Selon elle, certaines zones qui jusqu’alors étaient tranquilles subissent désormais avec amertume les dures lois de deux groupes armés que sont : "le Groupe de soutien à l’islam et aux musulmans (JNIM) et l’Etat islamique au Sahel (El-Sahel). " Leurs actions touchent désormais dix des treize régions du Burkina" souligne-t-elle. En plus des assauts répétés sur certaines zones du pays, les experts précisent que ces groupes empêchent fortement l’approvisionnement sur les axes principaux menant à Ouagadougou. Ils procèdent par le saccagement des infrastructures, notamment les ponts, afin d’isoler certaines localités, ce qui rend difficile leurs approvisionnements en produits de première nécessité (eau, électricités, carburant, etc).

Les raisons de ce manque d’amélioration sont diverses mais la plus résonnante est le problème de la remobilisation des troupes. En effet, les experts ont rappelé qu’ au moment de la prise du pouvoir, la situation militaire était exécrable. Pour reprendre du poil de la bête, la remobilisation sonne comme un impératif. "Le pouvoir de transition burkinabè doit en effet « remobiliser » une armée divisée, que les embuscades et les engins explosifs improvisés des jihadistes confinaient à ses casernes", expliquent-ils. Toutefois, même si certaines actions s’inscrivant dans cette dynamique sont perceptibles et que la tournure des évènements présage la conduite d’opérations d’envergure dans les mois à venir, les experts craignent que ces actions s’accompagnent de lourdes pertes civiles eu égard aux populations qui jusque-là n’ont pas quitté les zones interdites.

Par ailleurs, ils notent aussi la faiblesse des moyens humains à même d’opposer une résistance farouche et constituer un important contre-poids face aux jihadistes.
Aussi, cette constance dans le mal sécuritaire ne peut être justifiée sans évoquer le cas des volontaires pour le défense de la patrie (VDP). "La remobilisation des VDP s’est malheureusement accompagnée d’une augmentation des exécutions de civils et autres abus vis-à-vis des populations locales, principalement peuls" s’offusquent-ils. Selon les experts, ce massacre de la communauté peul continue de plus belle dans certaines zones, mais est passé sous silence.

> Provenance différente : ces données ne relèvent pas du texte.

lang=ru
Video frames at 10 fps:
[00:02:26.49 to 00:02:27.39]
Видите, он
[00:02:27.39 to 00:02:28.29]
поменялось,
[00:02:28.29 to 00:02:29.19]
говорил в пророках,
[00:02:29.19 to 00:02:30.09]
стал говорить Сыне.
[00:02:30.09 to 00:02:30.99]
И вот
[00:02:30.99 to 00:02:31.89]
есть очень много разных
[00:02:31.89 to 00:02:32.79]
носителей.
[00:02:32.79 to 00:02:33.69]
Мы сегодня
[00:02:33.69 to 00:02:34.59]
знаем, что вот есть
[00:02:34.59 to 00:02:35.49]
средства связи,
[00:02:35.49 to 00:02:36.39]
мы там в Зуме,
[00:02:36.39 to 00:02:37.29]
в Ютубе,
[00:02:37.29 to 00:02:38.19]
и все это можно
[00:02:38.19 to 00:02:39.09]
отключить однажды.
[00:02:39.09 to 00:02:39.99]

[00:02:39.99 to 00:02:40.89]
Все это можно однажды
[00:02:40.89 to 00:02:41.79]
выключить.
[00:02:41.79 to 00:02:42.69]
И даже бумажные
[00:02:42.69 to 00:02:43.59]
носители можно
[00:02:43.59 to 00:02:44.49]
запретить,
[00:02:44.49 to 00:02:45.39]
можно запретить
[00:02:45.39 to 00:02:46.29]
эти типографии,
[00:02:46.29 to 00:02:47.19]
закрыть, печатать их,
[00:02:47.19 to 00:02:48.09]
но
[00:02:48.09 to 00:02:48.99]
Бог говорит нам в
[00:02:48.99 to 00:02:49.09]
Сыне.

En outre, pour ce qui est de la question du dialogue avec les groupes armés, Crisis group déplore le fait qu’en la matière, les résultats engrangés sont quasi-insignifiants face à l’ampleur du problème auquel le pays fait face. "Parmi les plusieurs milliers de combattants dans le pays, seuls quelques " dizaines"de jihadistes ont déposé les armes pour bénéficier d’un programme de "déradicalisation" dans des camps créés à cet effet" ont rappelé les experts.

Crisis group poursuit son analyse en évoquant le cas des personnes déplacées internes (PDI). Visiblement, le nombre ne fait que grossir car, entre décembre 2021 et avril 2022, le dernier recensement du Conseil national de secours d’urgence et de réhabilitation, le pays a enregistré plus de 388.000 nouveaux PDI...Plus ou moins dix pour cent de la population sont aujourd’hui déplacées", relèvent plusieurs sources. En dépit du fort élan de solidarité des populations, les ressources naturelles qui déjà se posent avec acuité risquent à la longue de constituer un goulot d’étranglement. Les capacités d’absorption se font de plus en plus limitées et les terrains pour établir des sites daccueil avec. Tout cela pourrait contribuer à étouffer la cohésion sociale, selon les experts.

Au rang des innombrables problèmes égrenés par Crisis group, s’invite la question des tensions sociales dues à la crise économique qui sévit avec rage. Selon l’Institut national de la statistique et de la démographie, le taux d’inflation général au Burkina est passé de 7,2 pour cent en janvier 2022 à 17,8 pour cent en juin 2022. Si jusque là, le pouvoir en place peut tirer partie de la neutralité des populations qui n’expriment pas ouvertement leur mécontentement, les experts suggèrent que ce moment soit une occasion en or pour le président de rééquilibrer les choses. "Mais s’il n’arrive pas, dans les mois à venir, à apporter une réponse aux préoccupations matérielles des Burkinabè, il sera probablement rapidement confronté à une contestation sociale qui se traduira par des mouvements de protestation dans la rue " ont laissé entendre les experts.

Ces derniers dénoncent par ailleurs la politisation de la société civile qui de fil en aiguille remet en cause son essence de par ses apparitions médiatiques. Ils fustigent la marginalisation manifeste des acteurs politiques dans la gestion politique du pays. "Suite à la dissolution de la chambre des députés et au remplacement des maires élus par des délégations spéciales, ils n’ont plus de relais locaux élus, députés ou maires. Plusieurs figures de la vie institutionnelle ont ainsi quitté les grands partis pour créer leurs propres formations, ajoutant à la fragmentation d’un paysage politique qui compte près de 200 partis" ont regretté les experts.

Pour inverser la donne, les experts saluent les nombreuses réformes annoncées par le président. En revanche, le caractère opaque et evasif de ces réformes annoncées laisse grandement à désirer. Ainsi recommandent- ils qu’en plus de la réponse militaire, les autorités ne soient pas eux mêmes les instigateurs de la discorde, toute chose qui mettra à mal la cohésion sociale et la réconciliation tant réclamées avec ardeur. Aussi, " plutôt que de se limiter à condamner les exécutions sommaires, les autorités devraient sanctionner leurs auteurs afin d’enrayer une spirale dangereuse favorisant le recrutement jihadiste" ont ils suggéré.

Sur le plan économique, pour limiter les effets de la fronde sociale qui n’est qu’en phase de gestation, des mesures concrètes devraient être annoncées par le président afin de venir en soutien aux ménages qui tirent le diable par la queue. Sur le plan politique, la marginalisation des grands partis politiques risque d’affaiblir la transition plutôt que de la relever. "Les autorités de transition devraient quant à elles abandonner leurs à priori négatifs les concernant et leur laisser un espace dans la conduite d’une transition qui concerne l’ensemble des Burkinabè" rappellent les experts.

La question du retour concret à l’ordre constitutionnel n’est pas restée en marge. Crisis group propose que les élections municipales soient organisées avant la présidentielle de 2024.

Enfin, en attendant que les choses se rétablissent avec les partenaires tels que les États Unis dont les actions ont été refroidies avec le coup d’Etat et la France qui perd considérablement du crédit aux yeux des populations, les experts recommandent que soient accentuées les relations avec l’Union européenne sur les volets politiques et économiques.